◆ **Work order**:
Look through the records and copy each line that has "video" in it.

(Records from a data source)
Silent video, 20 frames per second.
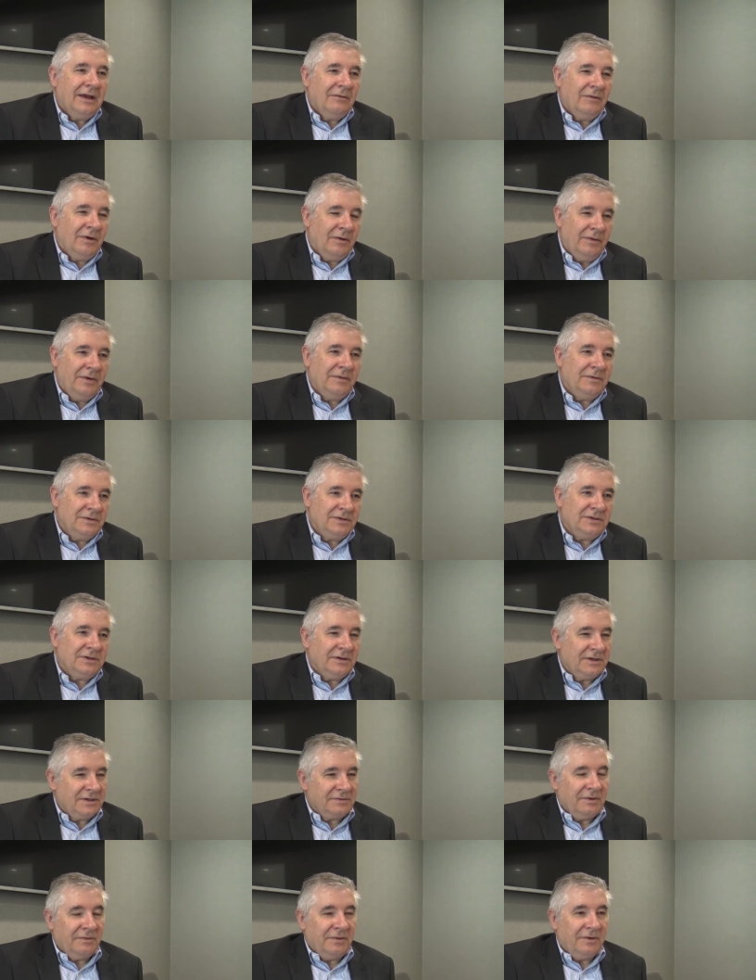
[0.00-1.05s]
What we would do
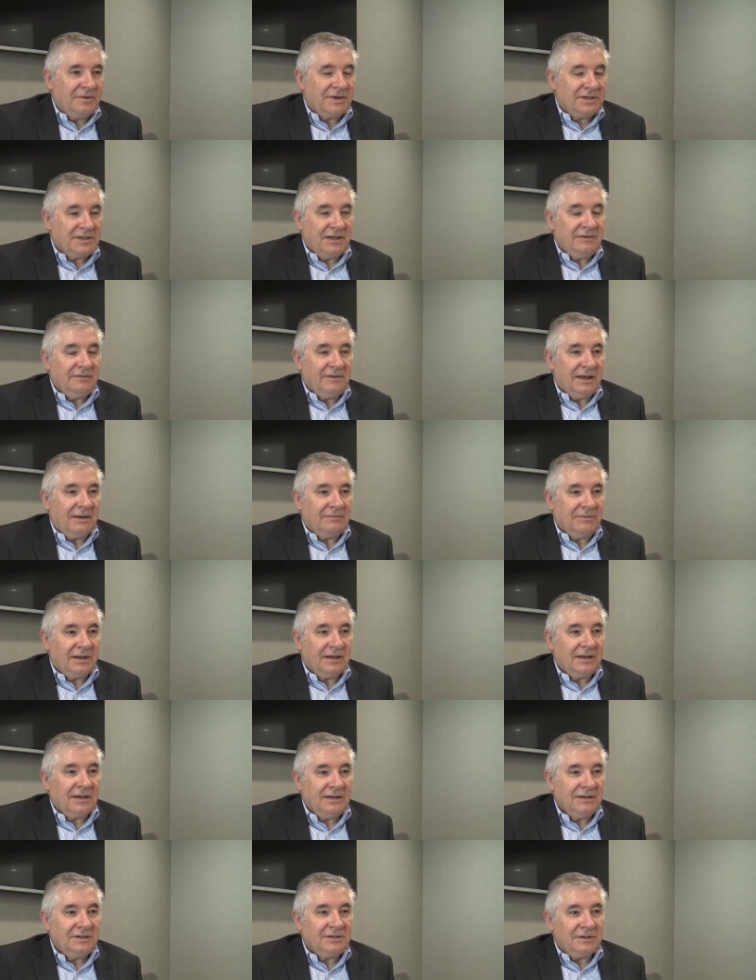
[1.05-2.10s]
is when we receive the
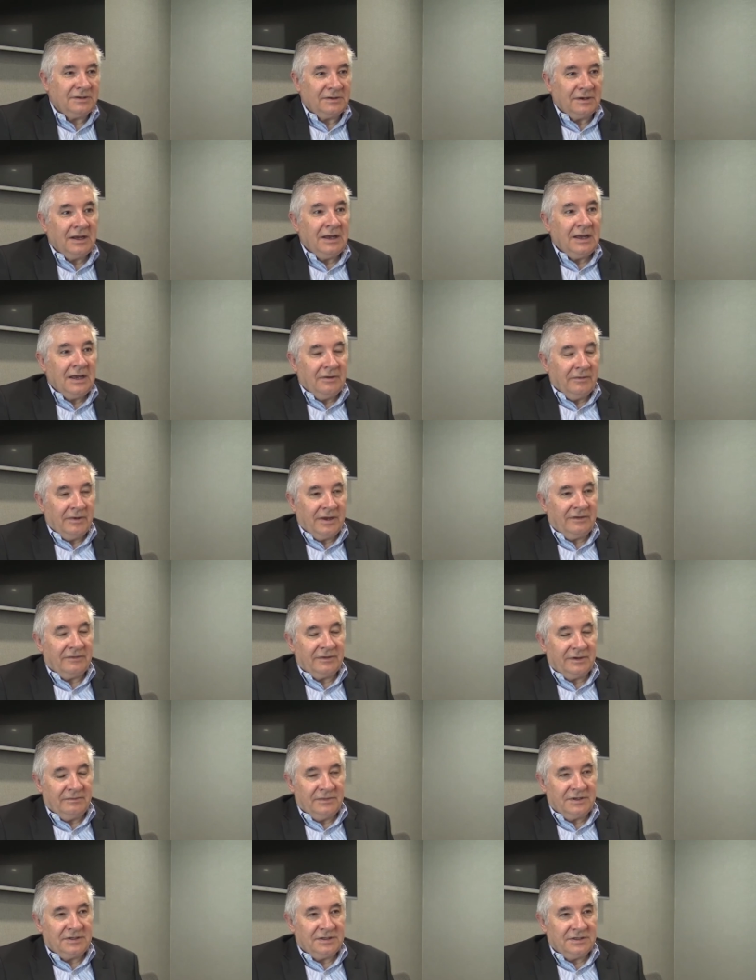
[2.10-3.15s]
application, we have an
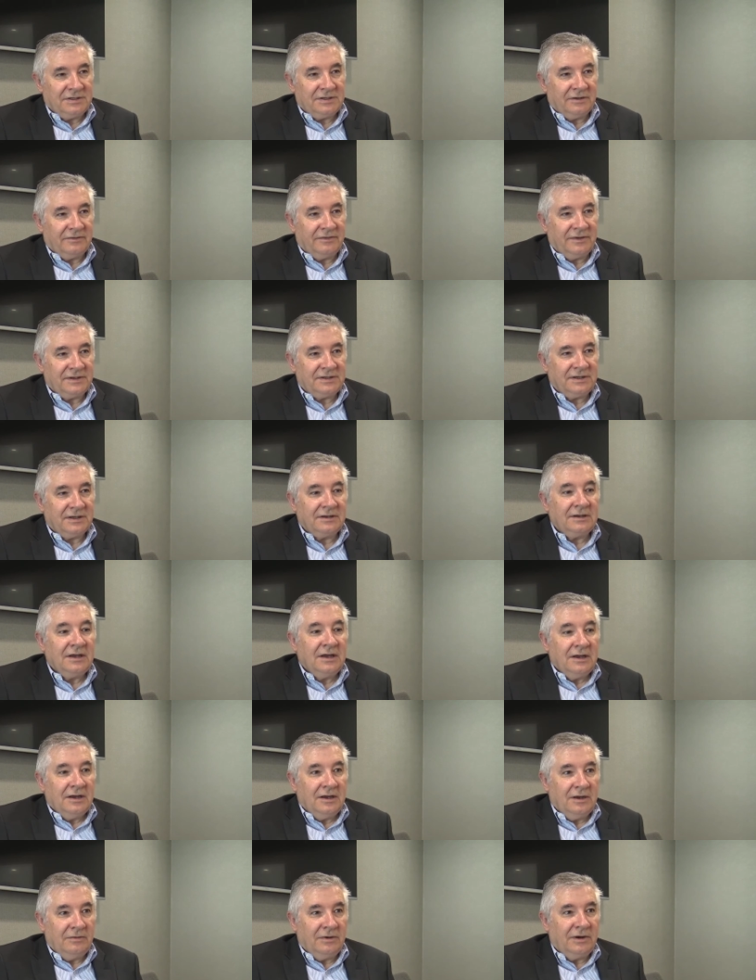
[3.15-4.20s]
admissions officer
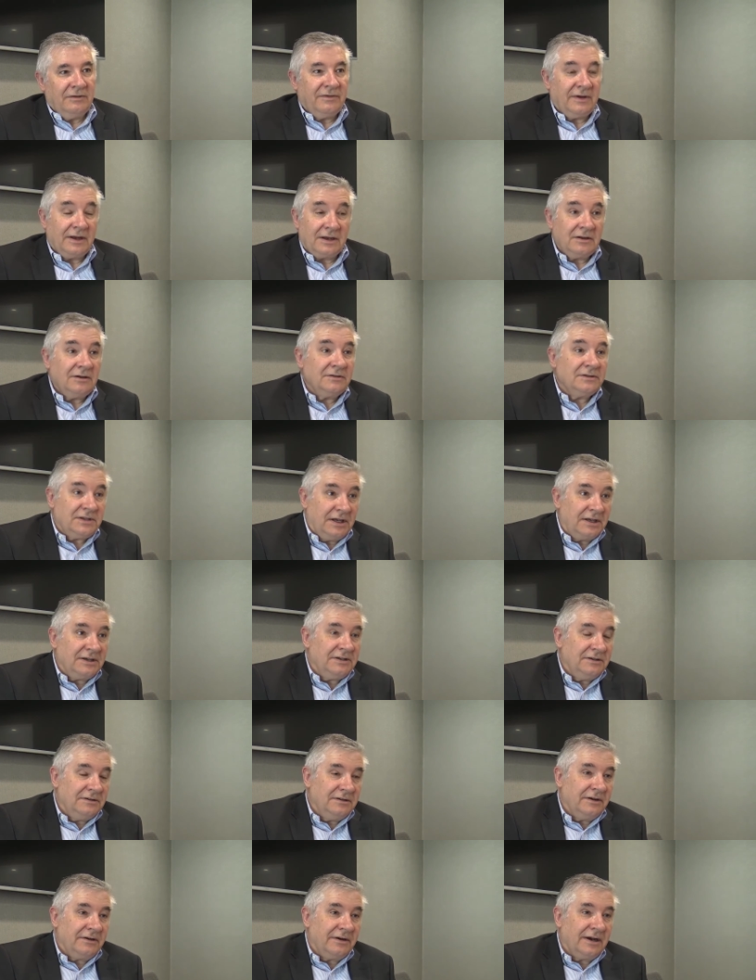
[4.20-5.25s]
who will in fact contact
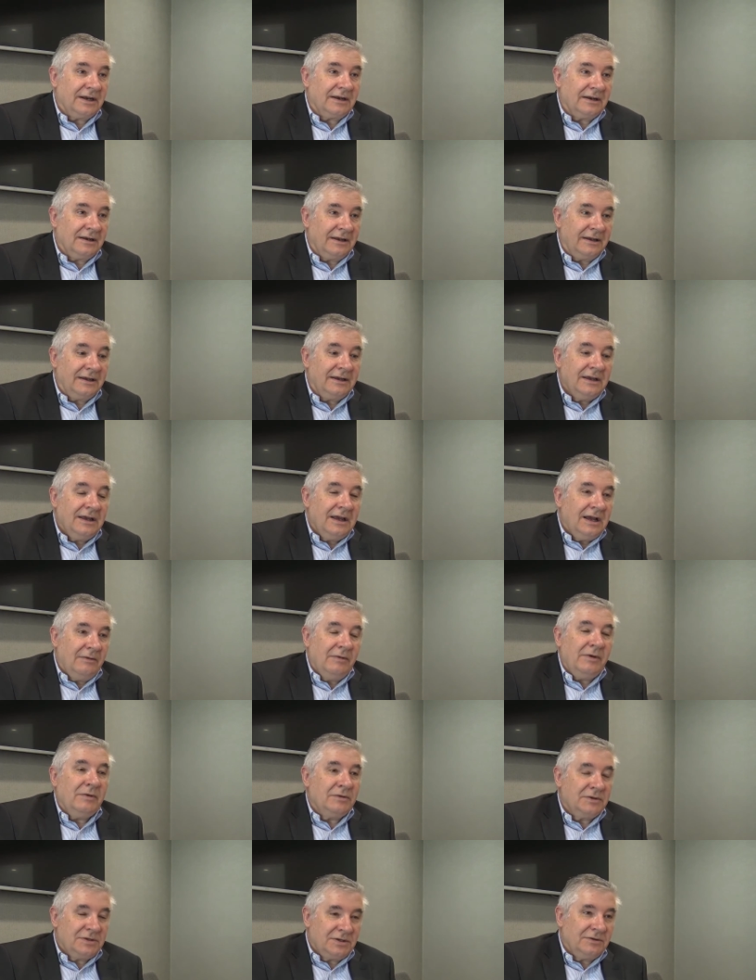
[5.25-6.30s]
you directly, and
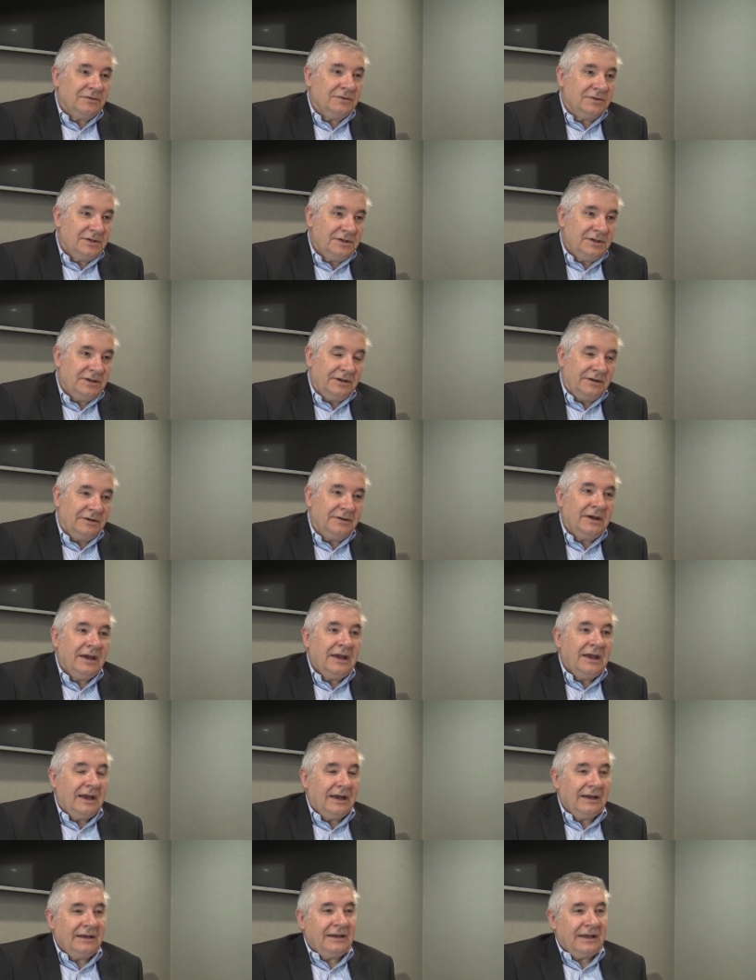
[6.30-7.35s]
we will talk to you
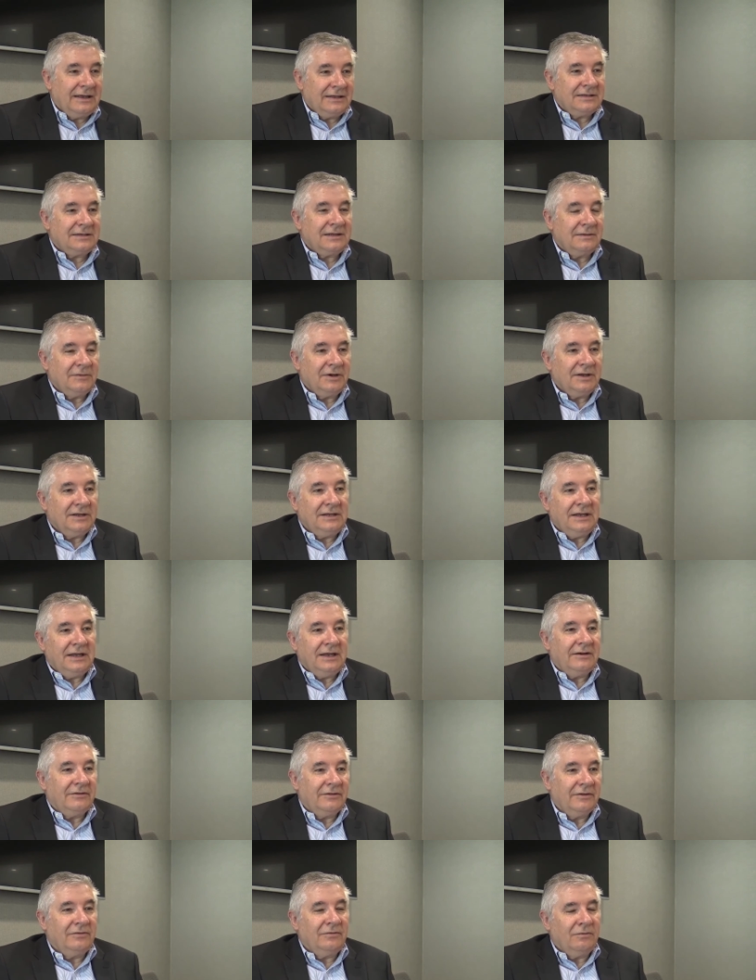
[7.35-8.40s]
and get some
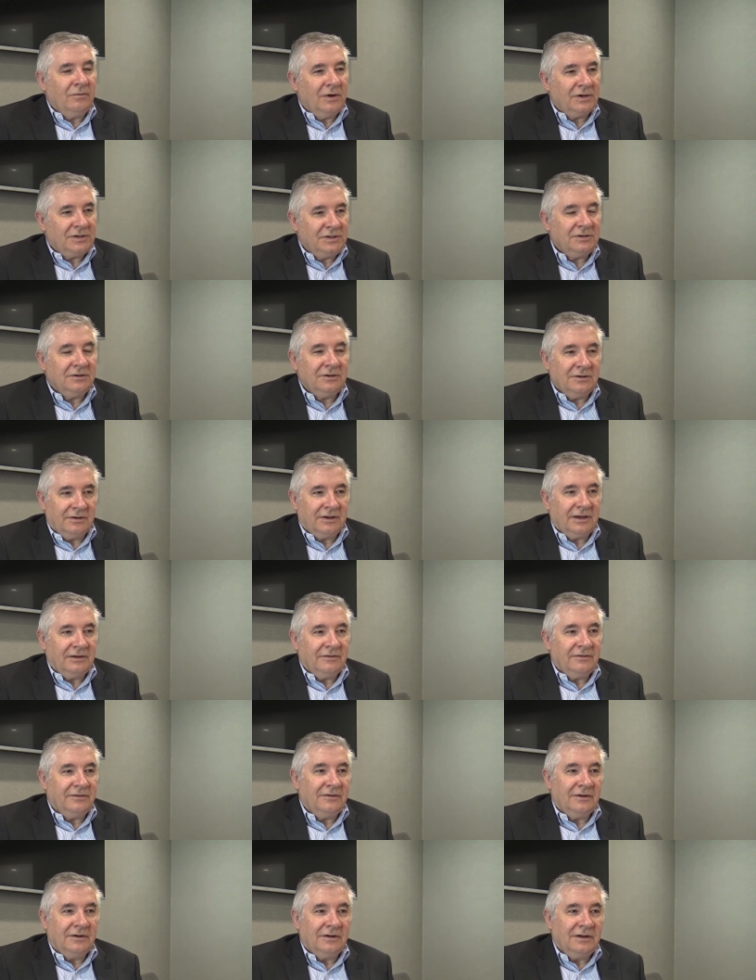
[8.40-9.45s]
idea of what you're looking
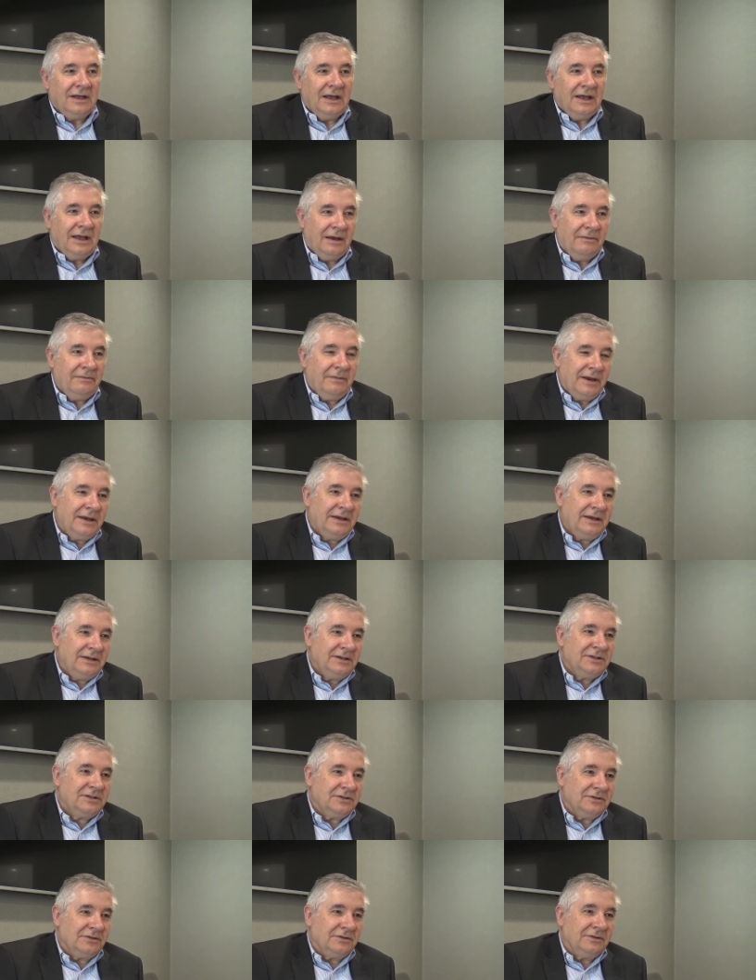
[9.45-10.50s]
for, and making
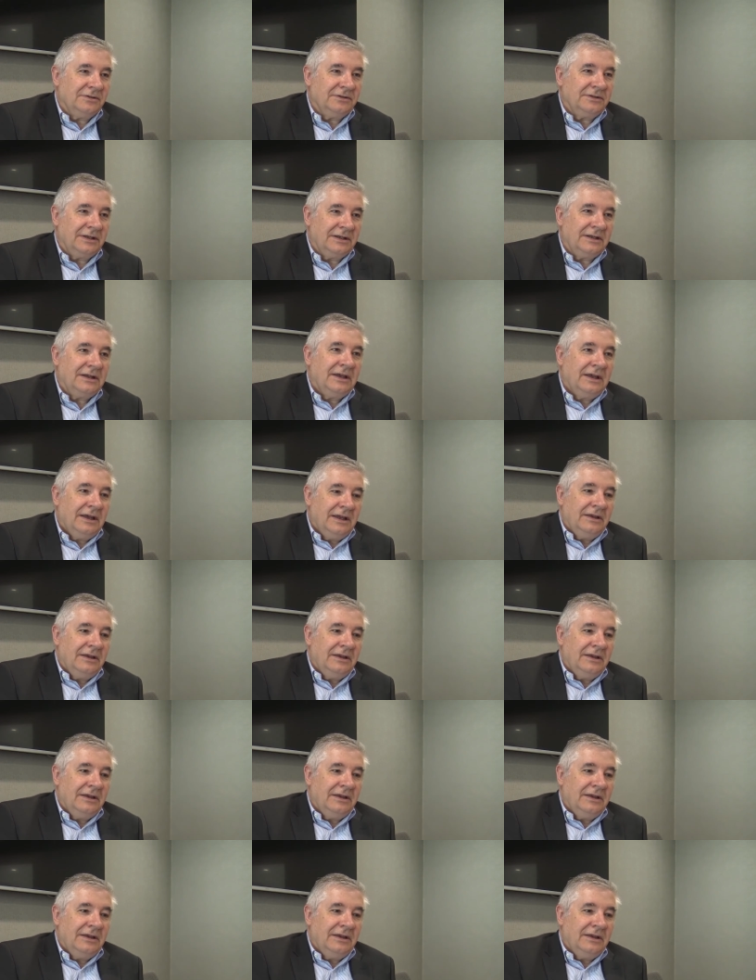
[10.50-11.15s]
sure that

---

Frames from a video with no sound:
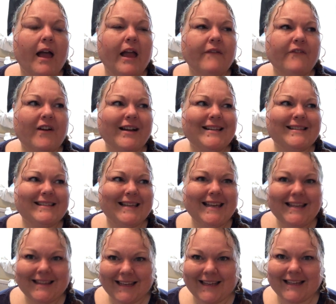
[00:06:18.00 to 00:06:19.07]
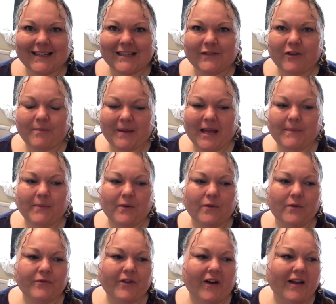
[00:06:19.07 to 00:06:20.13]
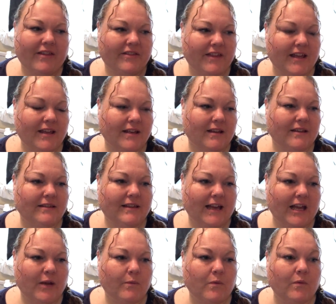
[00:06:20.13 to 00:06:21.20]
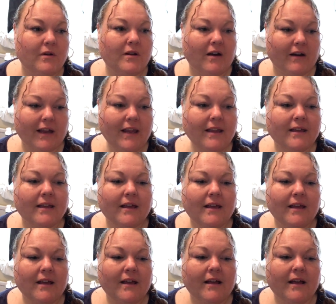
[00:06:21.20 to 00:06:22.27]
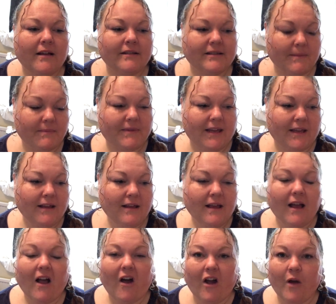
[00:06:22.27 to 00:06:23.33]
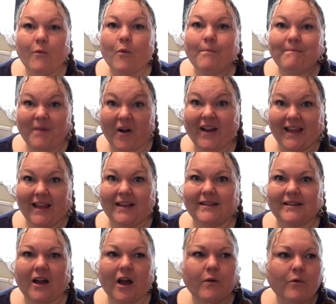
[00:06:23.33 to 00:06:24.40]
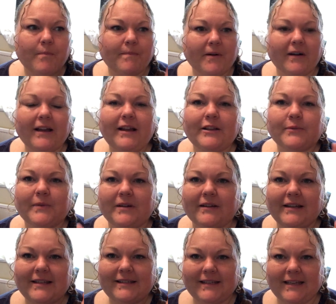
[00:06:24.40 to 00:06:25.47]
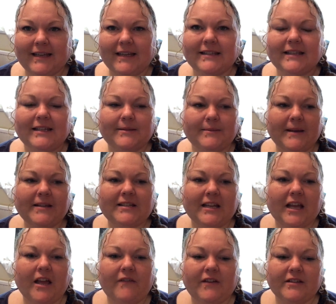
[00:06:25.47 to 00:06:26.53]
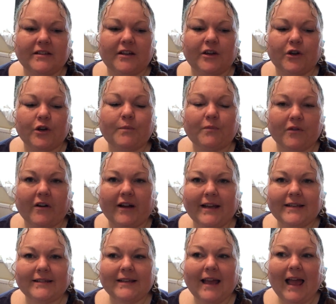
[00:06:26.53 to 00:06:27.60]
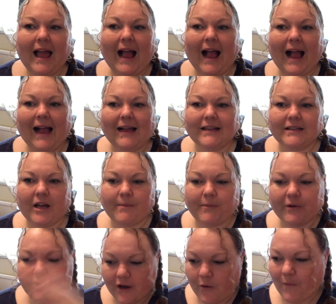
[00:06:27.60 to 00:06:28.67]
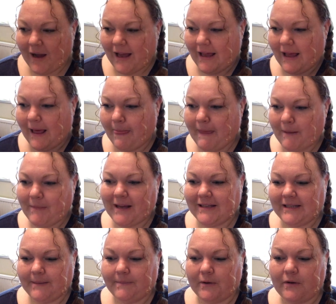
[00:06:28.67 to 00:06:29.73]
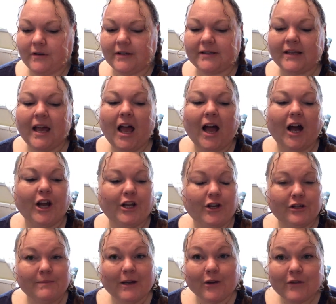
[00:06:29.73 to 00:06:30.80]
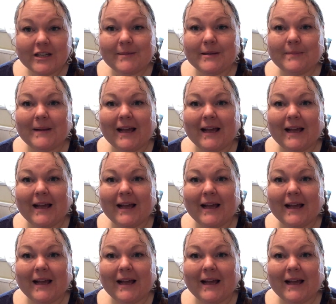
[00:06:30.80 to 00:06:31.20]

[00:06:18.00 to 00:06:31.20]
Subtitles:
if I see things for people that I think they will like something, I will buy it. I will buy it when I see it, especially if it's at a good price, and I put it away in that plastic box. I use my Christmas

◆ **Result**:
Silent video, 20 frames per second.
Frames from a video with no sound:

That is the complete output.